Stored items

---*---

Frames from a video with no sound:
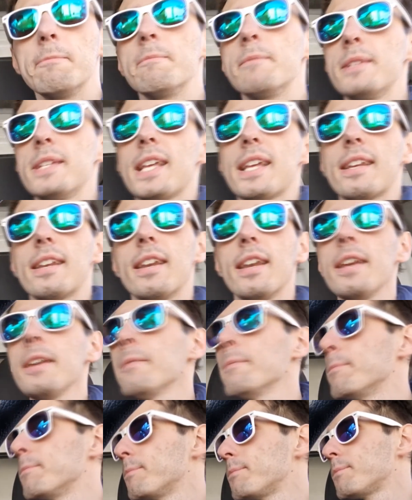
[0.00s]
Saturday.
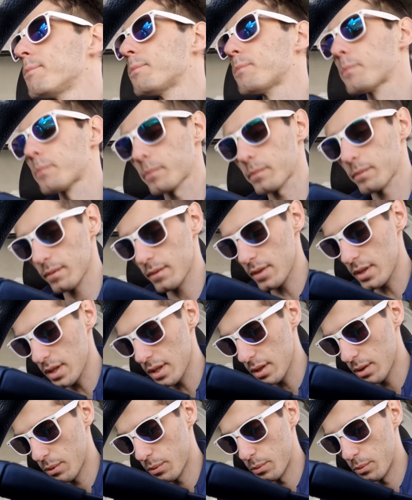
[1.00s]

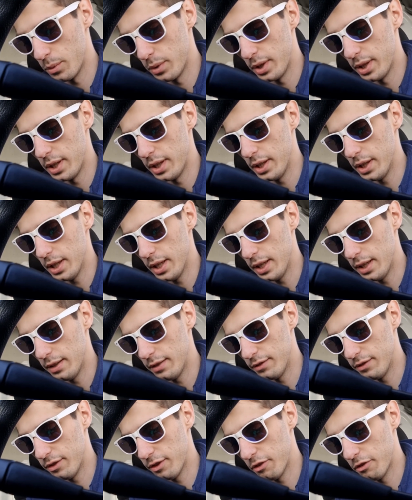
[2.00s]
We have
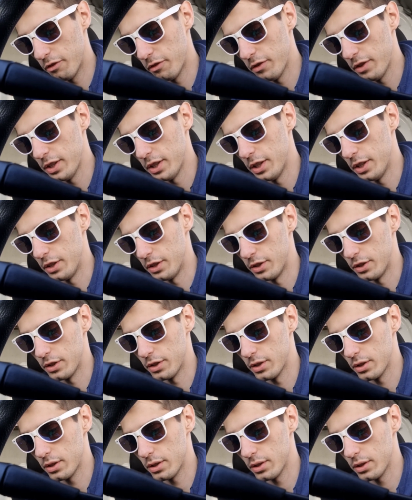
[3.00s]

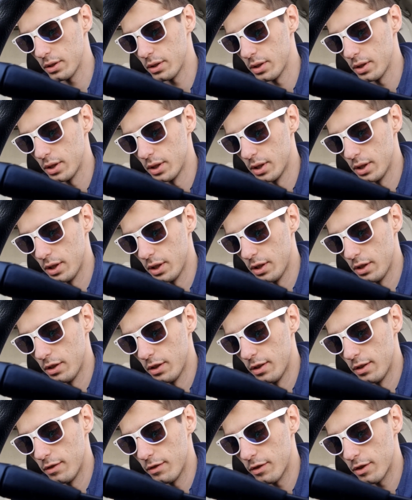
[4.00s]
finished
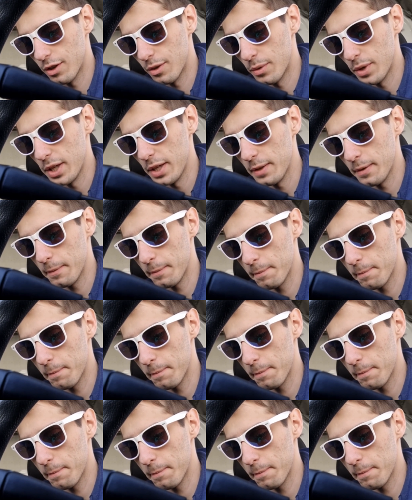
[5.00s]
for the week.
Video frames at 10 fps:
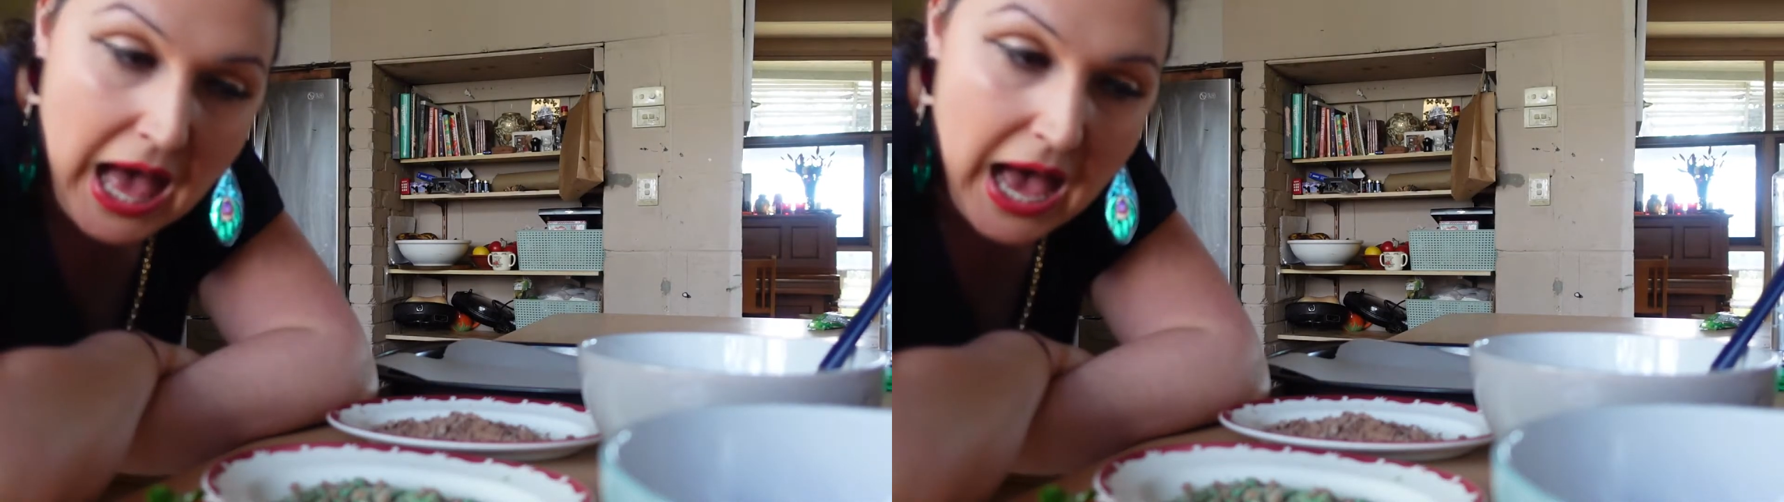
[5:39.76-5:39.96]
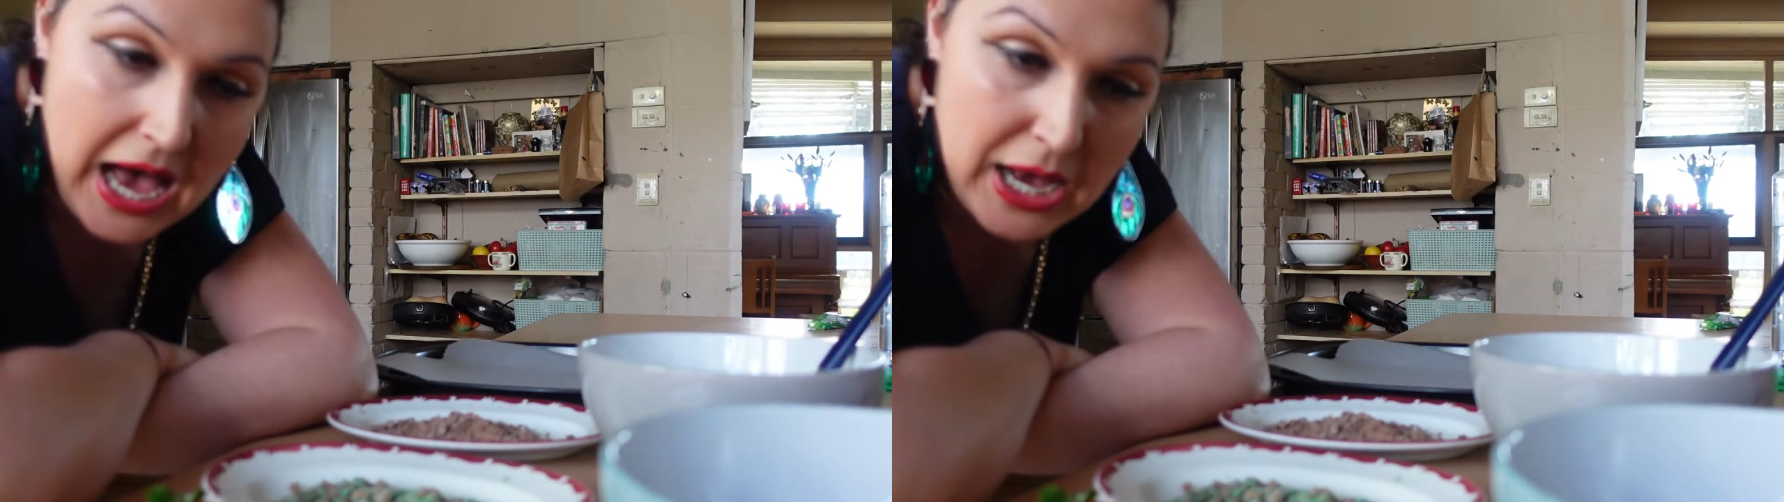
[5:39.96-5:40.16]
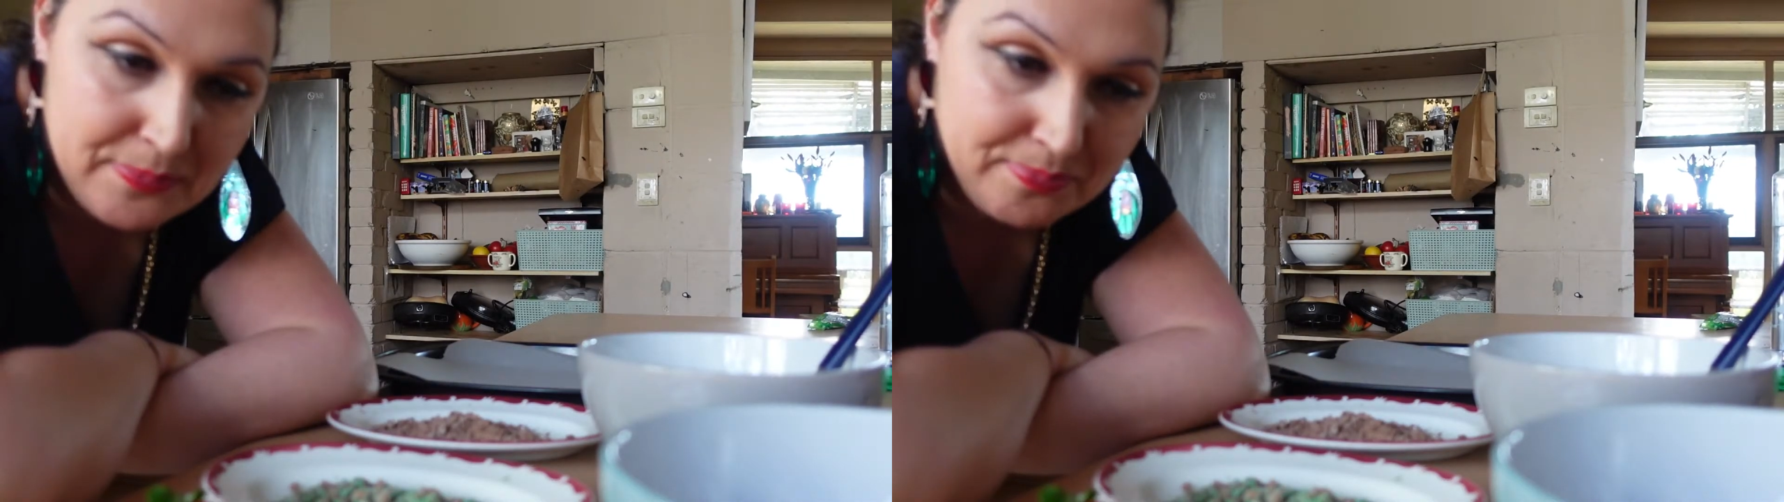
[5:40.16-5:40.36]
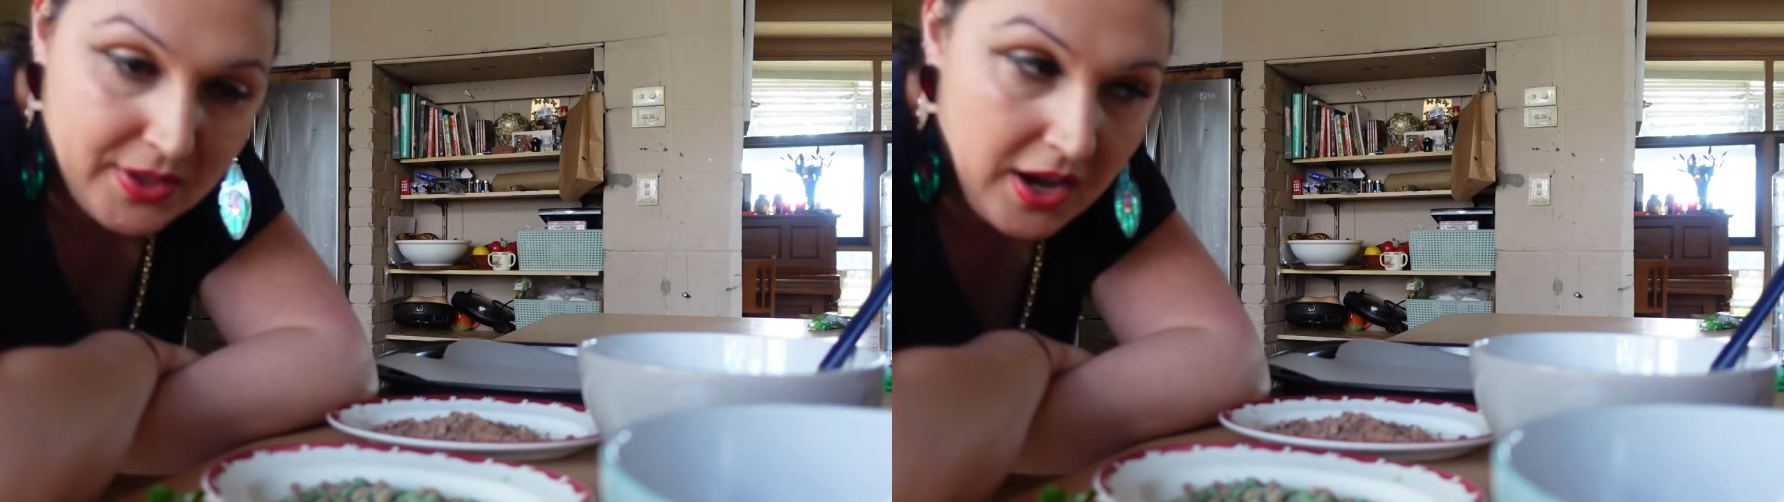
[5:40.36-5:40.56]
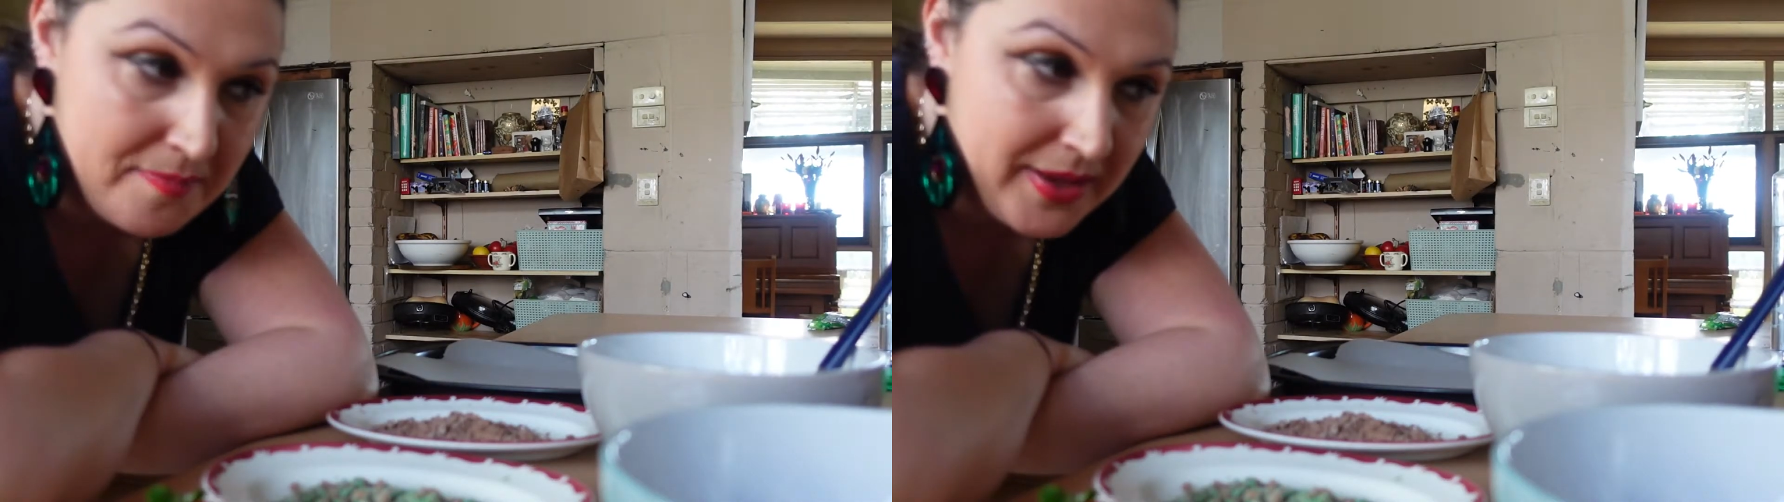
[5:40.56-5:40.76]

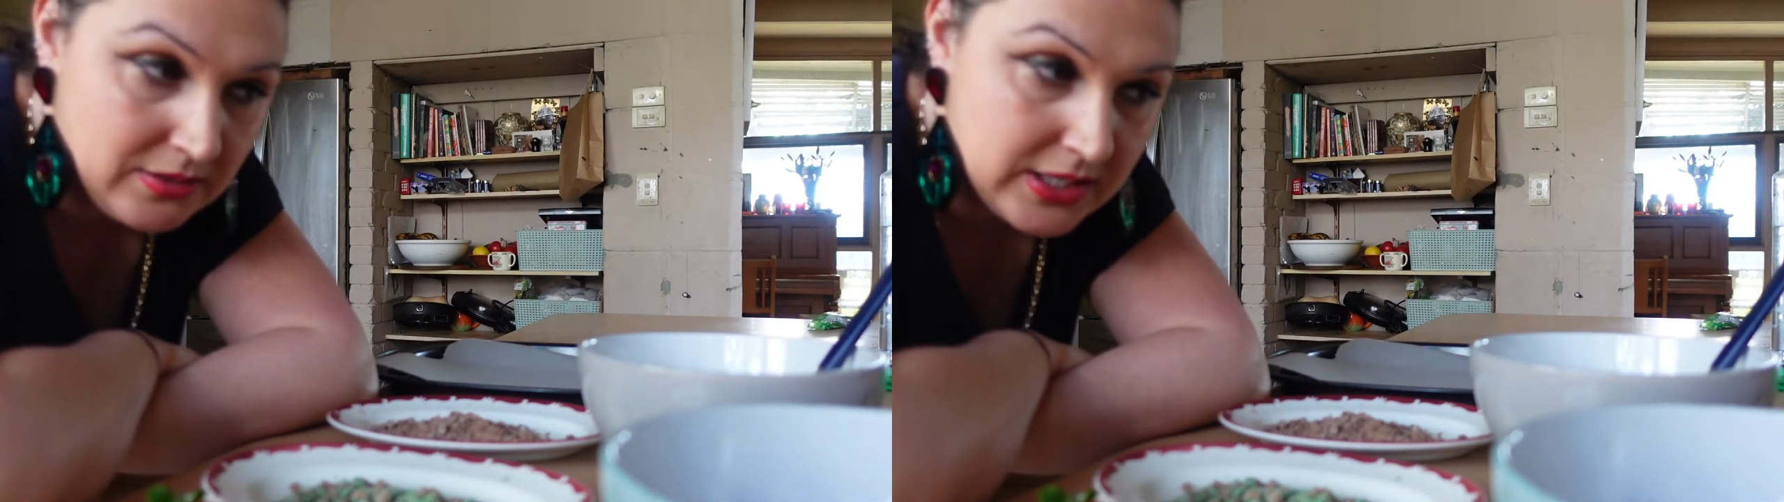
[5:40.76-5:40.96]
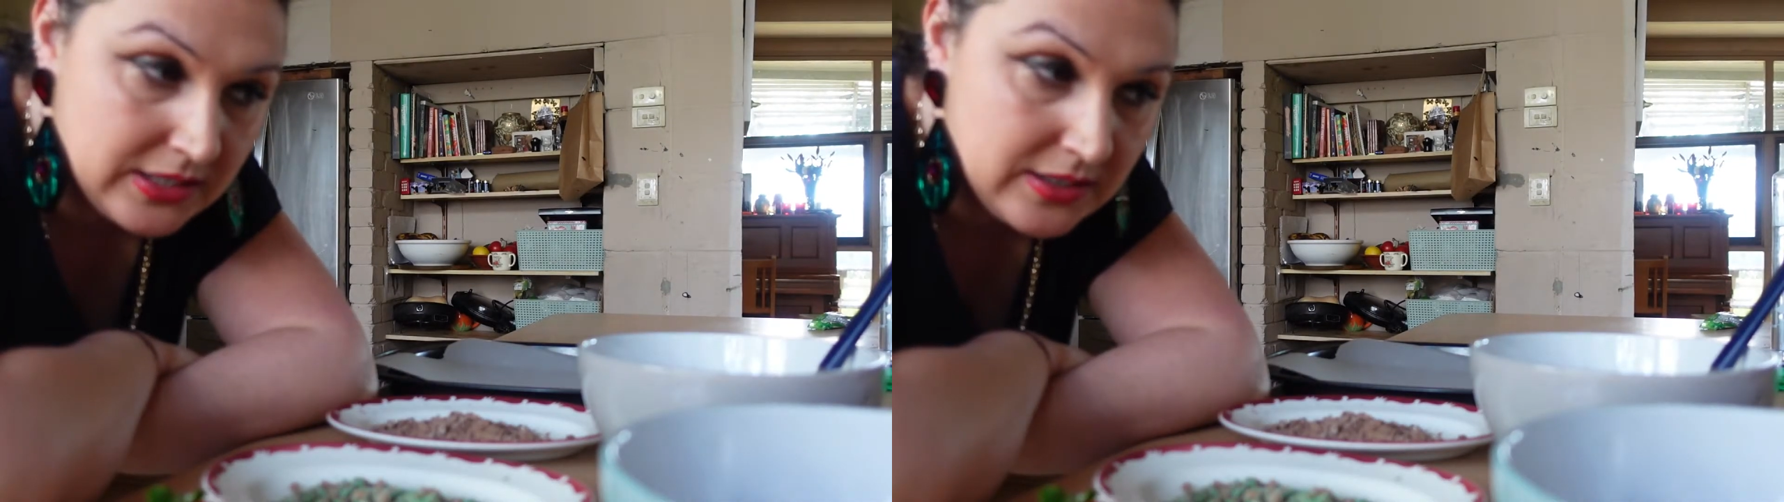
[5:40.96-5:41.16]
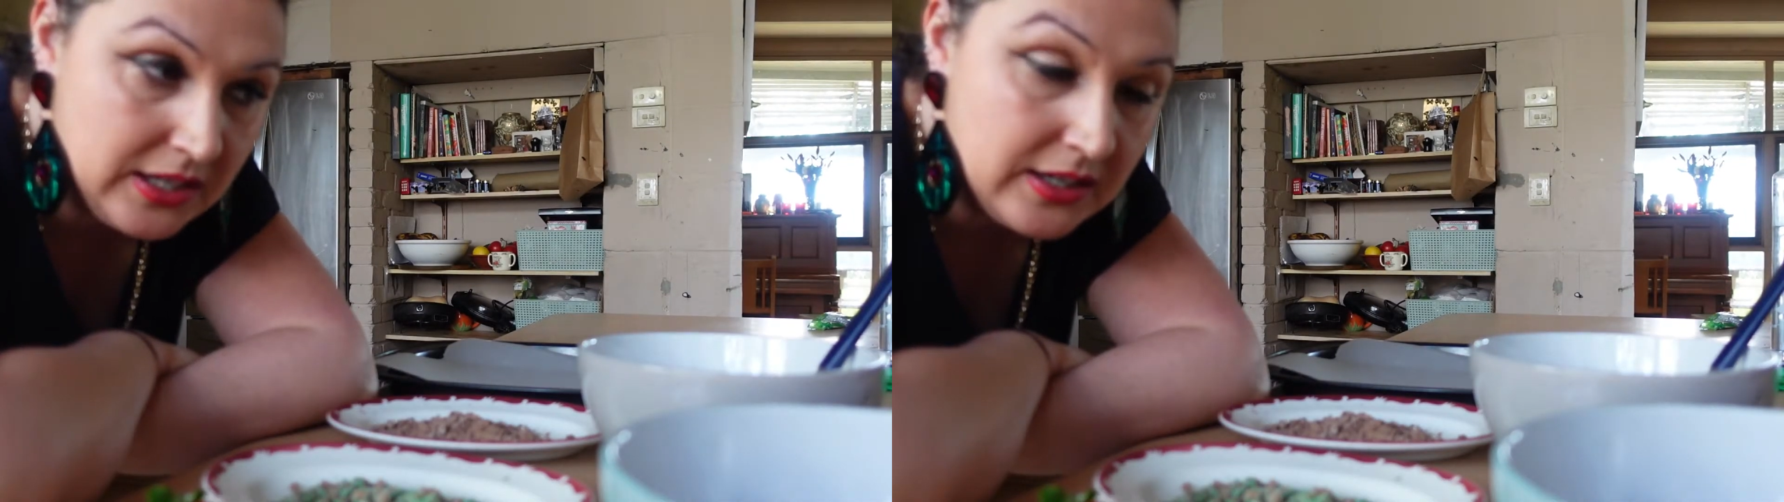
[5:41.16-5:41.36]
I melted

---*---

== BRIEF ==
Although the records contain pictures, restate them word for word with those pictures left out.

== SOLUTION BELOW ==
Frames from a video with no sound:
[0.00s]
Saturday.
[1.00s]

[2.00s]
We have
[3.00s]

[4.00s]
finished
[5.00s]
for the week.
Video frames at 10 fps:
[5:39.76-5:39.96]
[5:39.96-5:40.16]
[5:40.16-5:40.36]
[5:40.36-5:40.56]
[5:40.56-5:40.76]

[5:40.76-5:40.96]
[5:40.96-5:41.16]
[5:41.16-5:41.36]
I melted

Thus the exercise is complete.